**EXERCISE INSTRUCTIONS:** Below are the records; extract from them the line containing "Video frames at" to the line containing "Word for word: Bu", both lines included, exactly and with no pictures.

**DATA PROVIDED:**
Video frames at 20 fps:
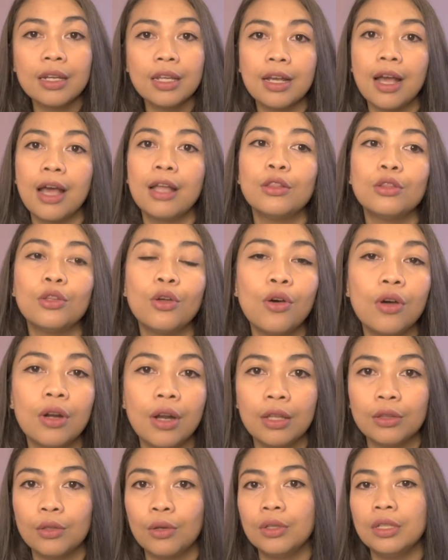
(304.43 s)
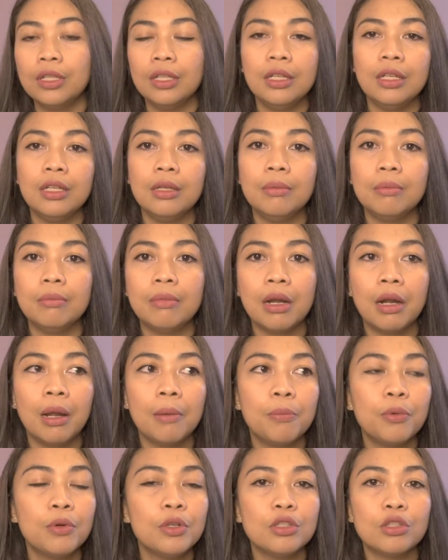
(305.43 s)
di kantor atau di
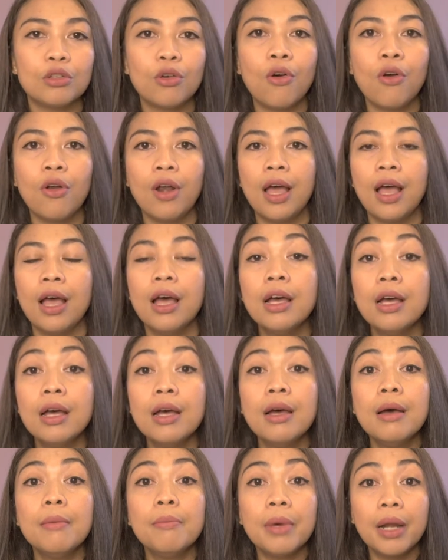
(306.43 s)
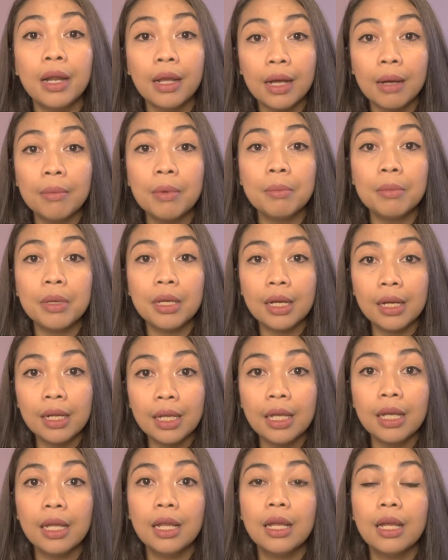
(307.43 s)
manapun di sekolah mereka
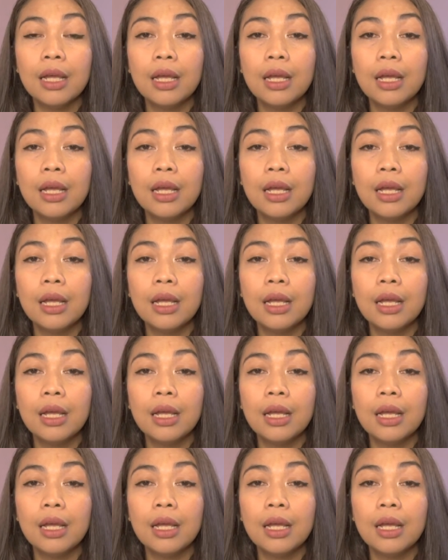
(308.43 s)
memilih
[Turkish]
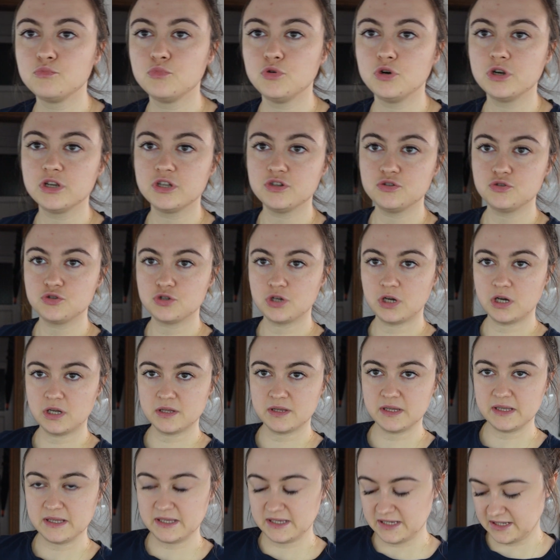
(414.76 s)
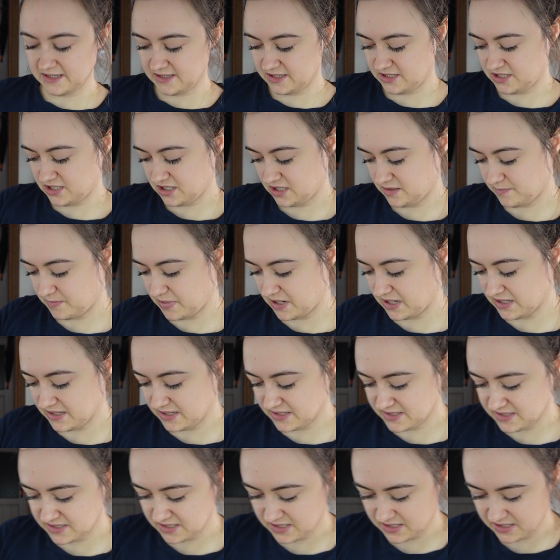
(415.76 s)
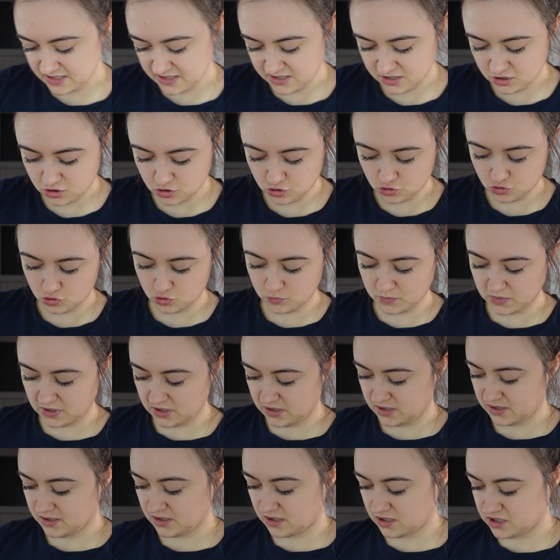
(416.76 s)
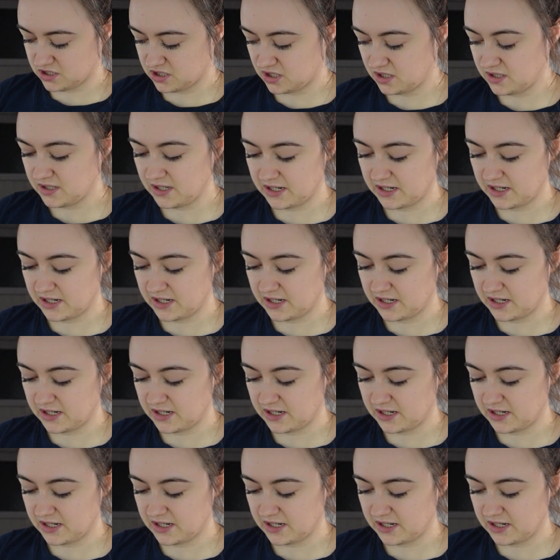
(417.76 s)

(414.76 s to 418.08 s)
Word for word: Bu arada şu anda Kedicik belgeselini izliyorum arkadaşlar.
* * *
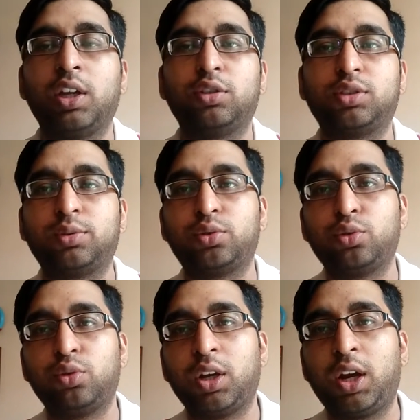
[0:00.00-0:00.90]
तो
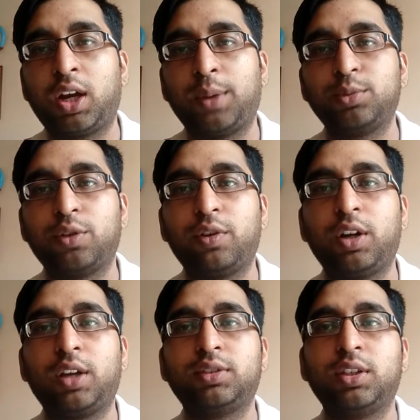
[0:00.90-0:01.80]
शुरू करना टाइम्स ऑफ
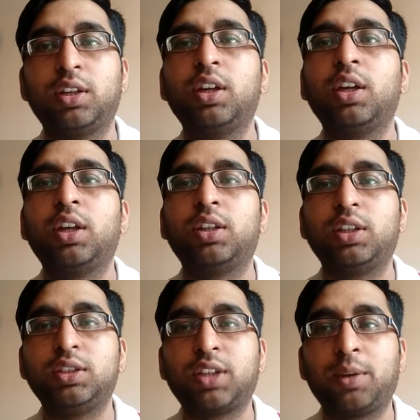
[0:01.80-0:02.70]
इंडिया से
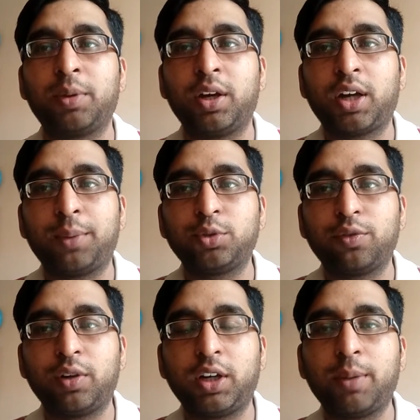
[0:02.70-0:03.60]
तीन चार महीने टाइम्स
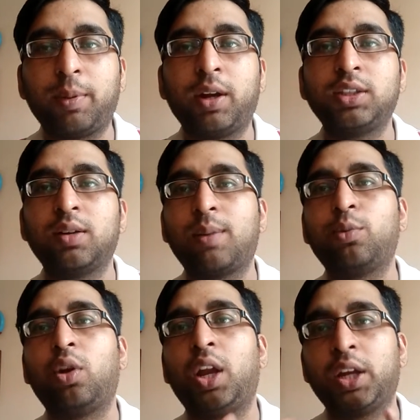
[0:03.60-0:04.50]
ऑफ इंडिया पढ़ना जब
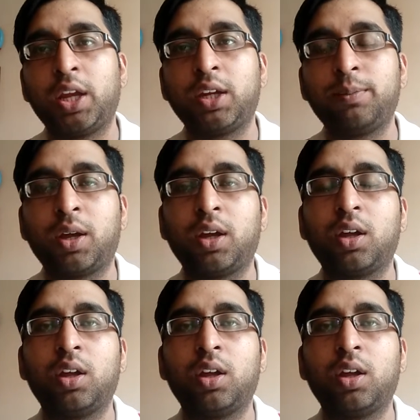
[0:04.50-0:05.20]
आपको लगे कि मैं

**TASK SOLUTION:**
Video frames at 20 fps:
(304.43 s)
(305.43 s)
di kantor atau di
(306.43 s)
(307.43 s)
manapun di sekolah mereka
(308.43 s)
memilih
[Turkish]
(414.76 s)
(415.76 s)
(416.76 s)
(417.76 s)

(414.76 s to 418.08 s)
Word for word: Bu arada şu anda Kedicik belgeselini izliyorum arkadaşlar.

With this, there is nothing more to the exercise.